-- DATA FOR THIS TASK follows --
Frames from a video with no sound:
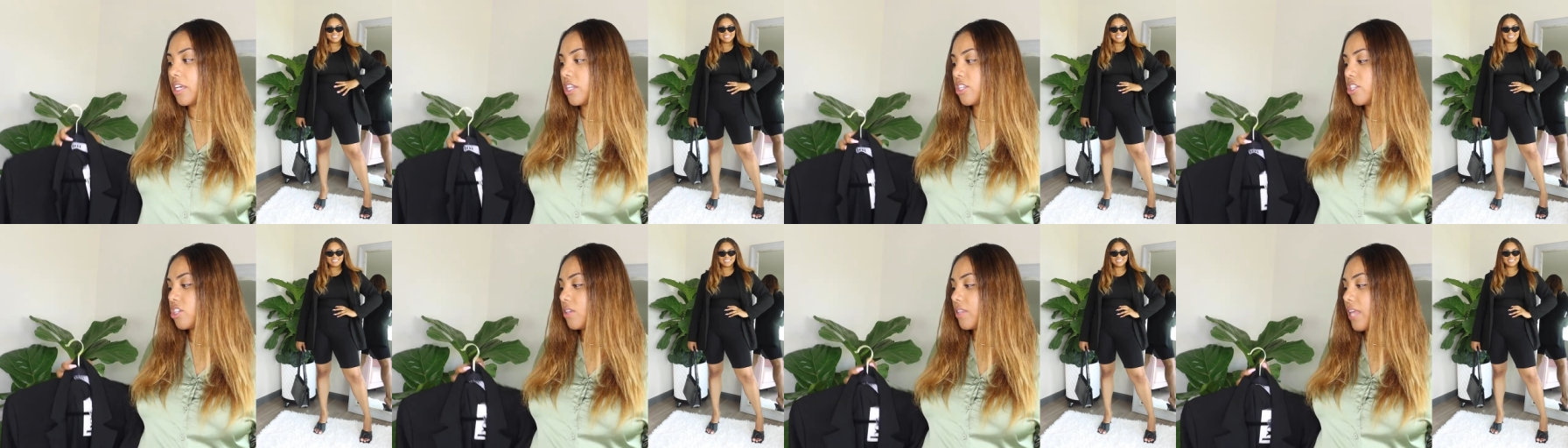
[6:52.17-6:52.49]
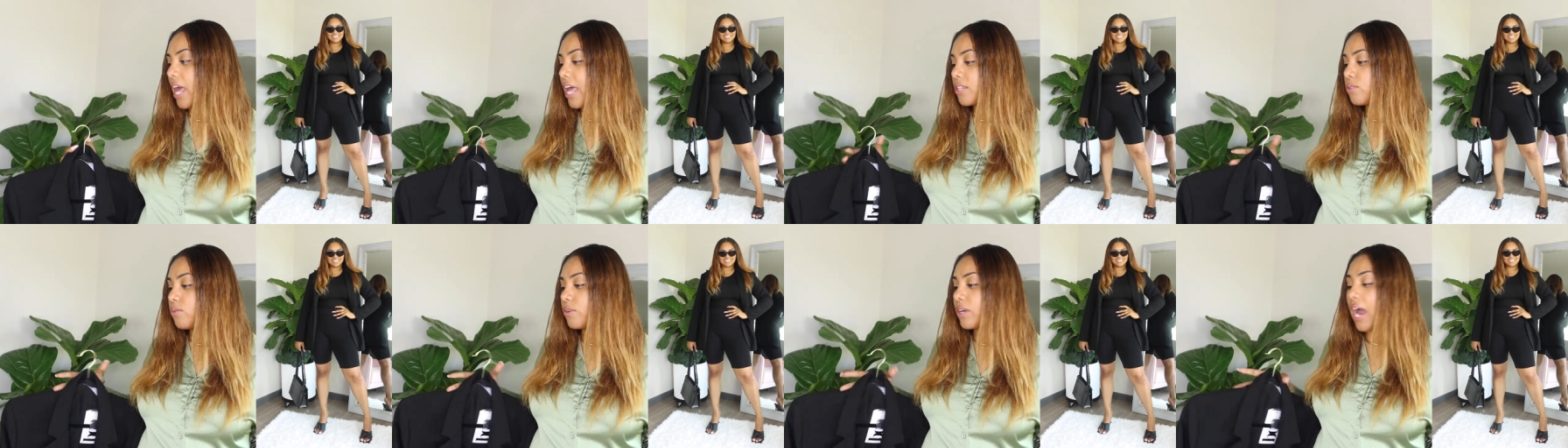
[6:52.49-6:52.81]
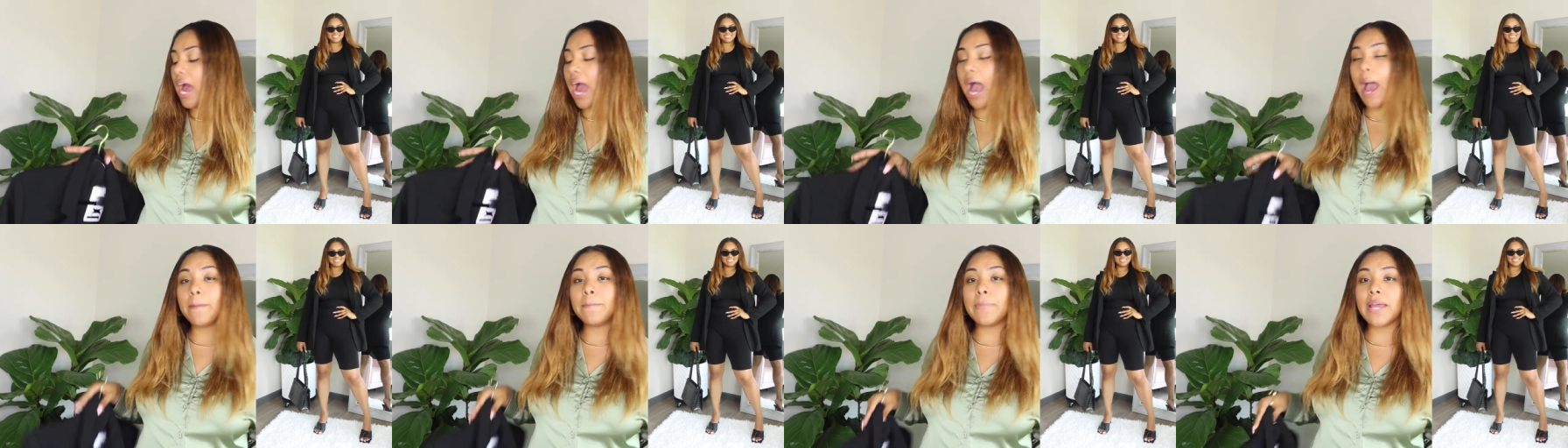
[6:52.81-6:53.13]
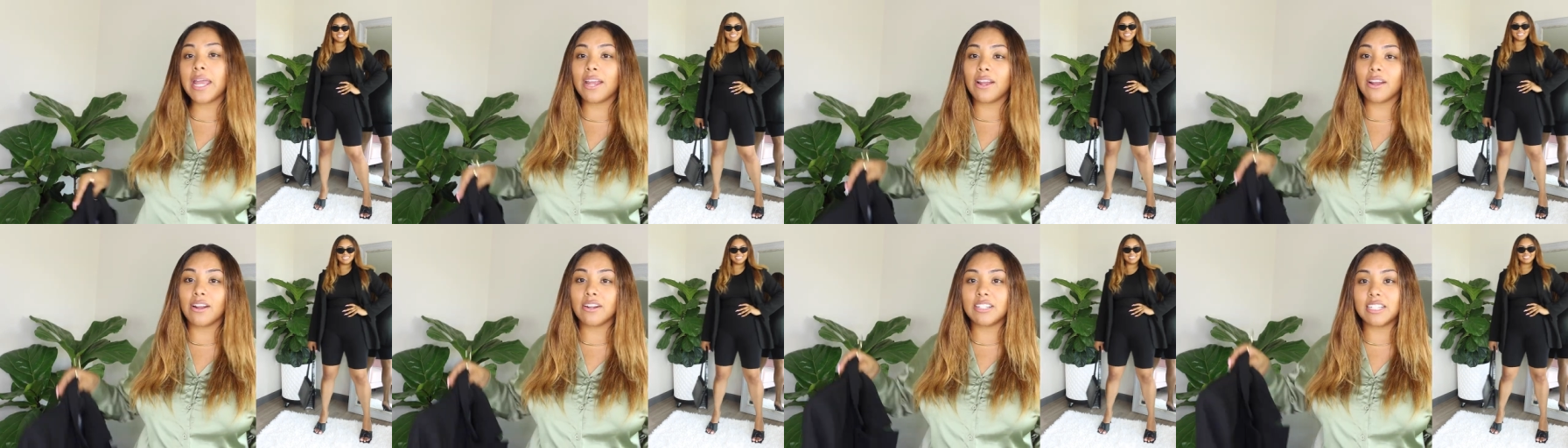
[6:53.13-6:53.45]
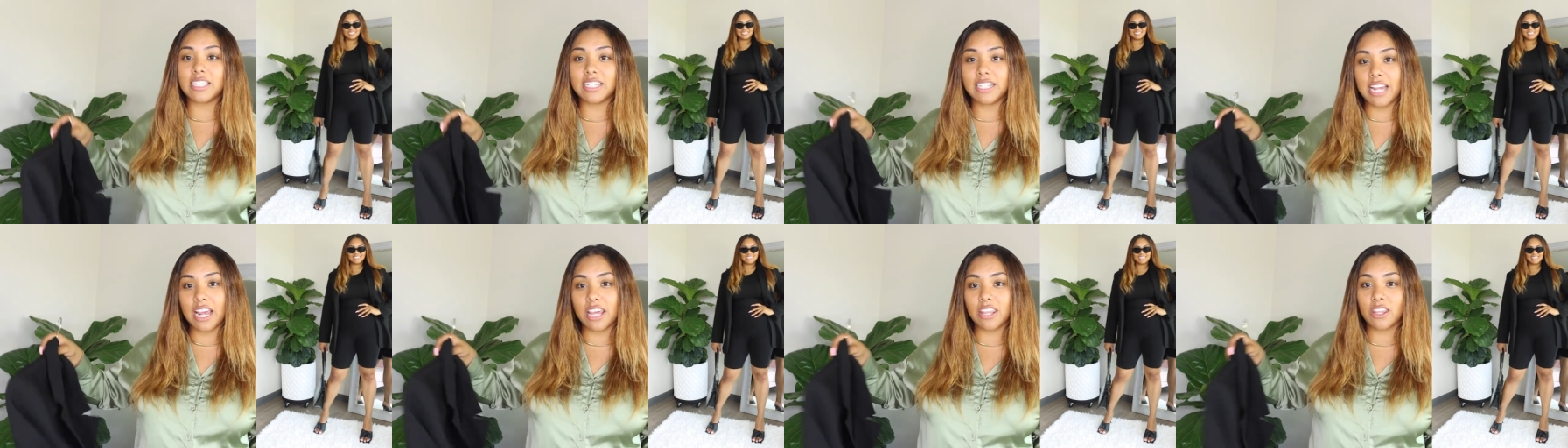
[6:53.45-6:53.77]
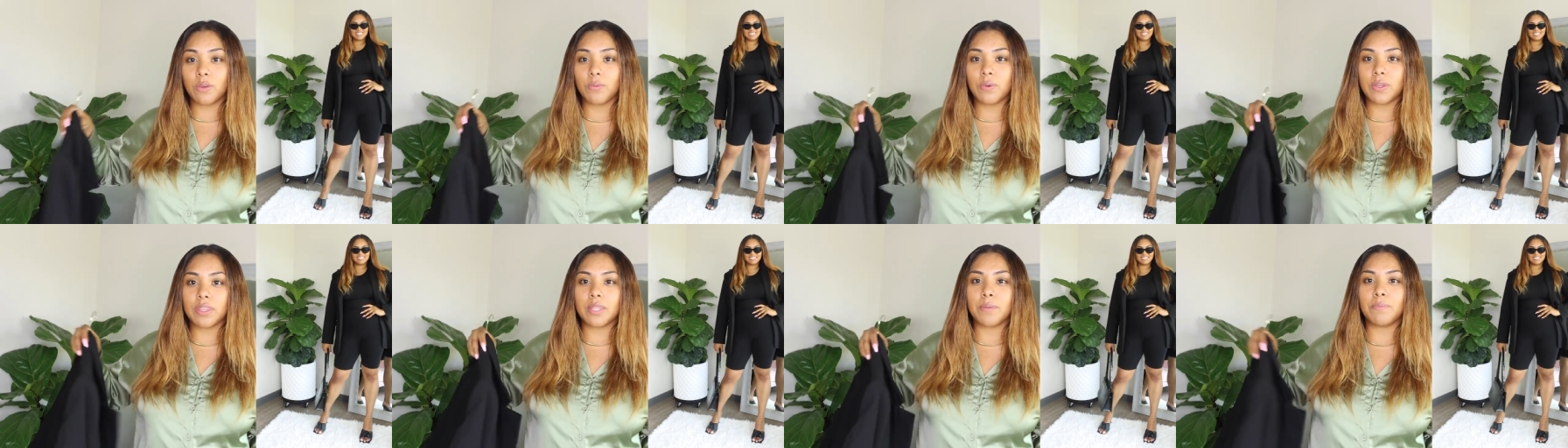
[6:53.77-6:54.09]
and so that's what I paired
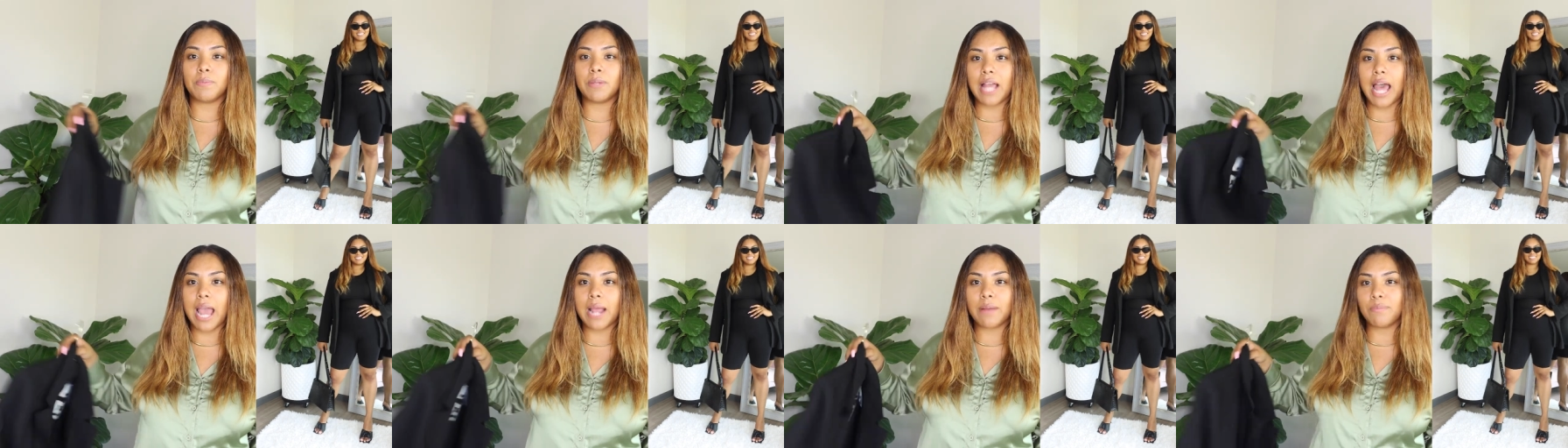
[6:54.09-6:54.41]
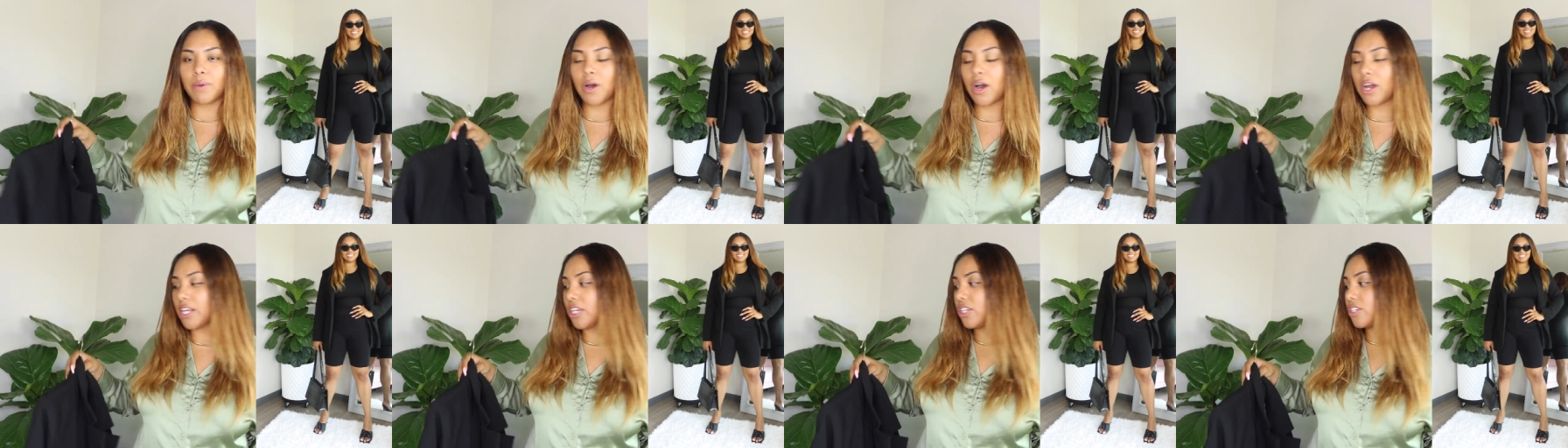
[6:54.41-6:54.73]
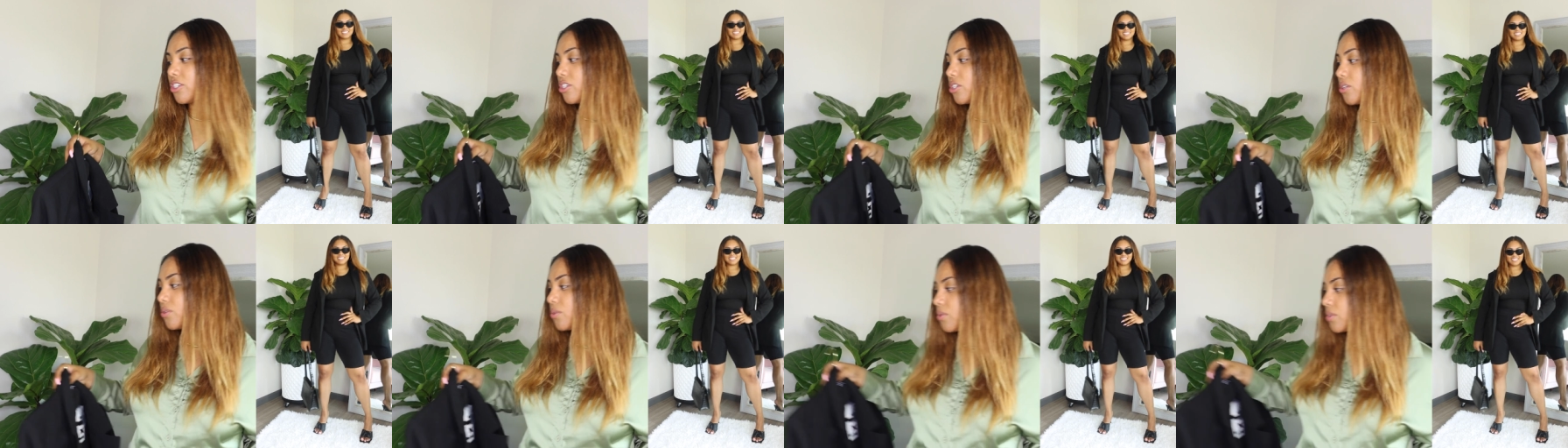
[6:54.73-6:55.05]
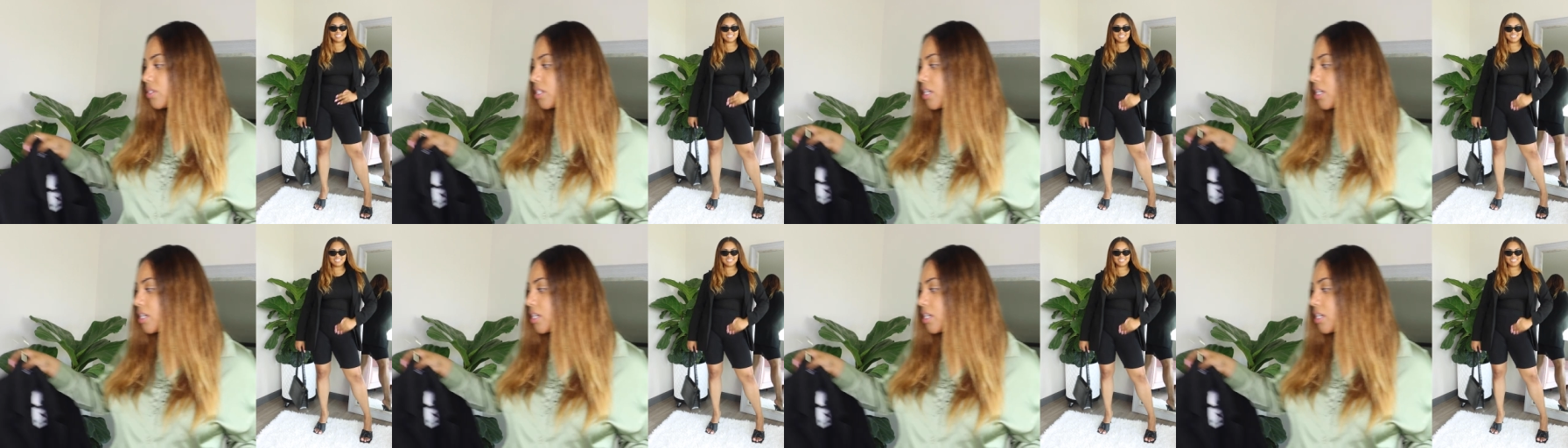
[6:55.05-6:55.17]
together with the black bodysuit,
-- DATA FOR THIS TASK concluded --
— EXERCISE AIM —
The pictures stay out; copy the rest of the data word for word.

— ANSWER SECTION —
Frames from a video with no sound:
[6:52.17-6:52.49]
[6:52.49-6:52.81]
[6:52.81-6:53.13]
[6:53.13-6:53.45]
[6:53.45-6:53.77]
[6:53.77-6:54.09]
and so that's what I paired
[6:54.09-6:54.41]
[6:54.41-6:54.73]
[6:54.73-6:55.05]
[6:55.05-6:55.17]
together with the black bodysuit,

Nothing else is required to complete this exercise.